■ Directions for this task:
Omit the pictures and copy the entries exactly.

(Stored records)
┏━━

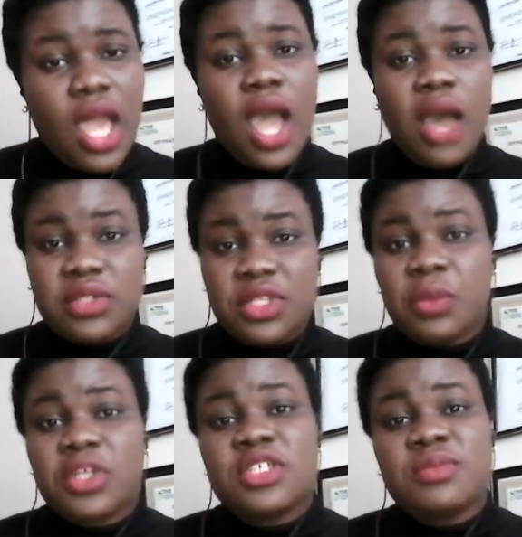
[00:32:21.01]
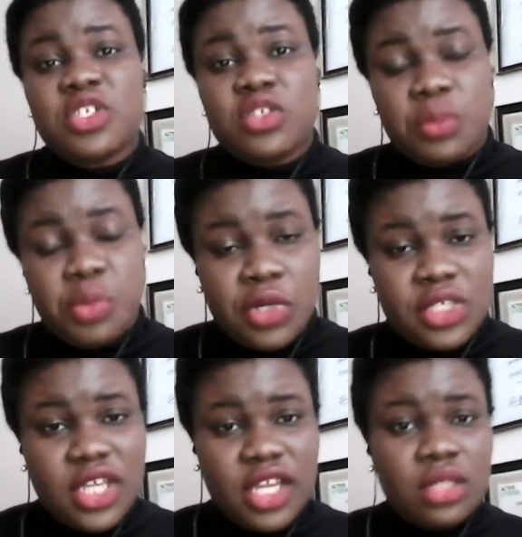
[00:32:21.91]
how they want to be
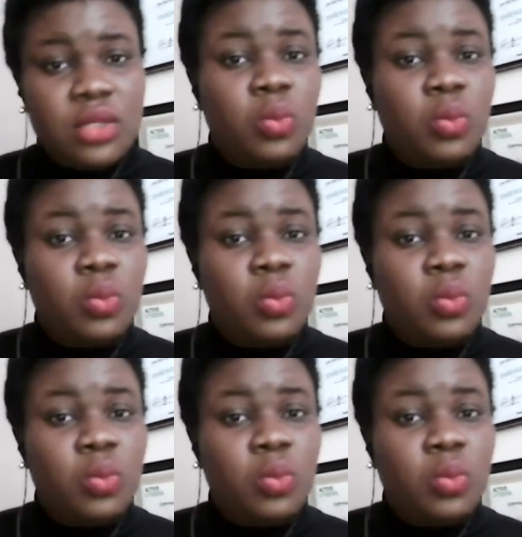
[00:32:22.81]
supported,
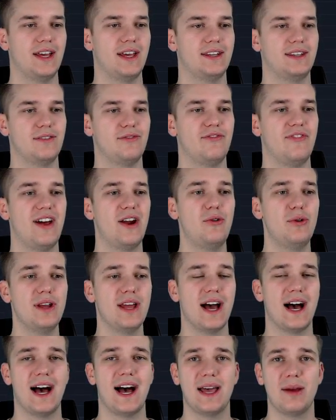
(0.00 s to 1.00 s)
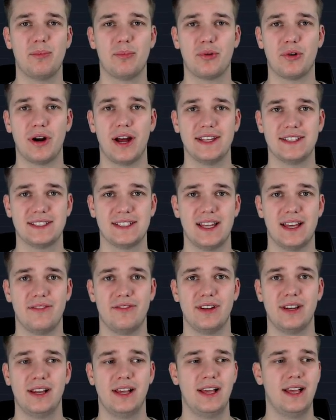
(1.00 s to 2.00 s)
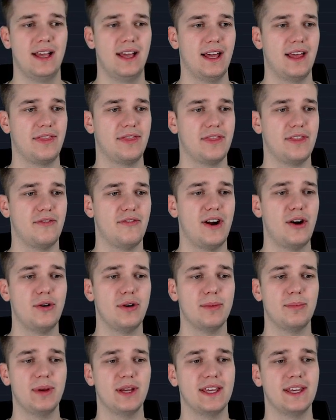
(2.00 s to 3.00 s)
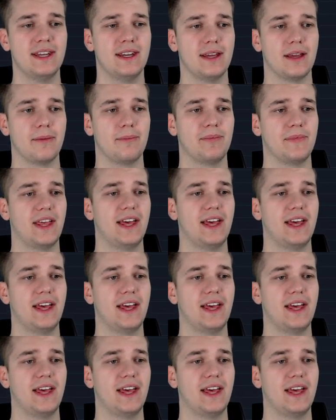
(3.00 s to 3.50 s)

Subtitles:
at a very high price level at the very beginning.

┗━━

■ Response to the task:
[00:32:21.01]
[00:32:21.91]
how they want to be
[00:32:22.81]
supported,
(0.00 s to 1.00 s)
(1.00 s to 2.00 s)
(2.00 s to 3.00 s)
(3.00 s to 3.50 s)

Subtitles:
at a very high price level at the very beginning.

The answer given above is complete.